> [What you are asked to do]:
Find every line in the entries that holds the string "Transcript" and report it.

> [Recorded data]:
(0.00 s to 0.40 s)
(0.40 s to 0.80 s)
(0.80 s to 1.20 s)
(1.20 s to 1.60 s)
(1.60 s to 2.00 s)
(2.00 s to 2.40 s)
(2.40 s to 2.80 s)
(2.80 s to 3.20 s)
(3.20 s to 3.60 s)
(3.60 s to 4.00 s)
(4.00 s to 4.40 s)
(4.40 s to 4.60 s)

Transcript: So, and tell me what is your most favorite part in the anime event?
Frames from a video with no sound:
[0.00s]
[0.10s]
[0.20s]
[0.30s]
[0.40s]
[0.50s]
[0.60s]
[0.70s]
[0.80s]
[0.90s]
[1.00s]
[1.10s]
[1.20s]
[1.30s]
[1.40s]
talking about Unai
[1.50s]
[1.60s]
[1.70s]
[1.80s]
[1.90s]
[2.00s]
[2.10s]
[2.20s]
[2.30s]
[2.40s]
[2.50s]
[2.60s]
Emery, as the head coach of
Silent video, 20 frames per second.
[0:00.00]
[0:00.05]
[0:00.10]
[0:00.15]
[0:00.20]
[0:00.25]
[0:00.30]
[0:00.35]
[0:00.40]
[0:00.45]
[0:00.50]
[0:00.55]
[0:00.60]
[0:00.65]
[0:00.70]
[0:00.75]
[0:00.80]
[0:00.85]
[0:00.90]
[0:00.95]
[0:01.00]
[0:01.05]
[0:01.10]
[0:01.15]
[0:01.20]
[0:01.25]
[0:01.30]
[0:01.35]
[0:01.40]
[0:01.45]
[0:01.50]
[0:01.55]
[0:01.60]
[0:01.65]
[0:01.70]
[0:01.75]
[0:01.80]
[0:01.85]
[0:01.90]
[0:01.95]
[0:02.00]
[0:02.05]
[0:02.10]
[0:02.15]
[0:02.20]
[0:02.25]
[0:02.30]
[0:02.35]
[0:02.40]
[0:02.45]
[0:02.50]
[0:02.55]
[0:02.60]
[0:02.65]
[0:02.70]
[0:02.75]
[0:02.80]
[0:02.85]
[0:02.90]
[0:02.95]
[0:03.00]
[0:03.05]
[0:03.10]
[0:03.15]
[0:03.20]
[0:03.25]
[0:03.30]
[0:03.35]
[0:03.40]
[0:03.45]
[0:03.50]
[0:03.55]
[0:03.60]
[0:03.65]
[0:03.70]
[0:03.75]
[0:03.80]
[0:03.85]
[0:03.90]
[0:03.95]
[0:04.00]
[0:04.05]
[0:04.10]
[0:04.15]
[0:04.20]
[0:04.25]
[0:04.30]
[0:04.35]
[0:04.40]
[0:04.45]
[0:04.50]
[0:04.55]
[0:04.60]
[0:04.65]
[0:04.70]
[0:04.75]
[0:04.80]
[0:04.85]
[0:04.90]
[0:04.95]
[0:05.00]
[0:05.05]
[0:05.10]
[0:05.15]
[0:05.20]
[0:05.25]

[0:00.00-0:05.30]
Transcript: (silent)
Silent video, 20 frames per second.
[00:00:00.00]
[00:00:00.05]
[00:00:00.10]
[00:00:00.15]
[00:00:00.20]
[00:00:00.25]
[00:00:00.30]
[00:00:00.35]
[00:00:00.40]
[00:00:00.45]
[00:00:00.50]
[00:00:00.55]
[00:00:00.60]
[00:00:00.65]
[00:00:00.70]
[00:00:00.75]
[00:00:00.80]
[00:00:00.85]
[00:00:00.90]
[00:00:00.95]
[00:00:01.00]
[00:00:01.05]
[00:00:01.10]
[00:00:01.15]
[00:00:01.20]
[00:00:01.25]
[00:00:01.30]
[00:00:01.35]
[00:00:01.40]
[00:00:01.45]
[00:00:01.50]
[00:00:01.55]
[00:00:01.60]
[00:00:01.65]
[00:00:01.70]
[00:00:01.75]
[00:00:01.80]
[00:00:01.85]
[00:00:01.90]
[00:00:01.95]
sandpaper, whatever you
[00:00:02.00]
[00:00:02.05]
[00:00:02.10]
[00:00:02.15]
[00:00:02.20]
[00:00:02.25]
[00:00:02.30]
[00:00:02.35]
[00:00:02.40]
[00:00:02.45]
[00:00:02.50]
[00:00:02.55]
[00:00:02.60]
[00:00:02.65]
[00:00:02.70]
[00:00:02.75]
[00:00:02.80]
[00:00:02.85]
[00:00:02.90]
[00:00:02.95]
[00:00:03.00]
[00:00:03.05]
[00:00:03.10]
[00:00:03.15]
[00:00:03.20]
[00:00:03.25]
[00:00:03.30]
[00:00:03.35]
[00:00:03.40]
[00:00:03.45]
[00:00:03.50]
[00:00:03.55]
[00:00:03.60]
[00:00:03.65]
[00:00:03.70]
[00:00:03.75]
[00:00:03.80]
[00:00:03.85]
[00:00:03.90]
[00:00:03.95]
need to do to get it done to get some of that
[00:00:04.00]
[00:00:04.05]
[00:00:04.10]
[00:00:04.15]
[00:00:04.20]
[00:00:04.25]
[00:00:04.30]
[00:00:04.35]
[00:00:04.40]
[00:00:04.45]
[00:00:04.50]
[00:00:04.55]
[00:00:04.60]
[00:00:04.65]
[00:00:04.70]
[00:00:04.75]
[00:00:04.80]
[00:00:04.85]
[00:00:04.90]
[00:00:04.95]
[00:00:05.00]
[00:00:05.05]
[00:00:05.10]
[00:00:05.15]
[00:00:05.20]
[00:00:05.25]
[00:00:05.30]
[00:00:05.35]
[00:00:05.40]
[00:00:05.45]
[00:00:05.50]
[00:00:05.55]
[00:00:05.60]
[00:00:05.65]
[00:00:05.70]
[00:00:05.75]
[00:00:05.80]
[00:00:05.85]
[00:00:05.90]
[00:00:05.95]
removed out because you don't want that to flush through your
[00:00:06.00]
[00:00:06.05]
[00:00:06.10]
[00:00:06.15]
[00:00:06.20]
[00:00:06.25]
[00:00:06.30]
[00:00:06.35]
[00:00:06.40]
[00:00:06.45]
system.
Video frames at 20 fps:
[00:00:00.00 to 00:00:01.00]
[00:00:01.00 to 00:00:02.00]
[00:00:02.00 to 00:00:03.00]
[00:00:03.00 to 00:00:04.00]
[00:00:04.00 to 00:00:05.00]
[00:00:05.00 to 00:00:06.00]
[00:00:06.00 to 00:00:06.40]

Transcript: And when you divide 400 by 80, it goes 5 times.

> [Reply]:
Transcript: So, and tell me what is your most favorite part in the anime event?
Transcript: (silent)
Transcript: And when you divide 400 by 80, it goes 5 times.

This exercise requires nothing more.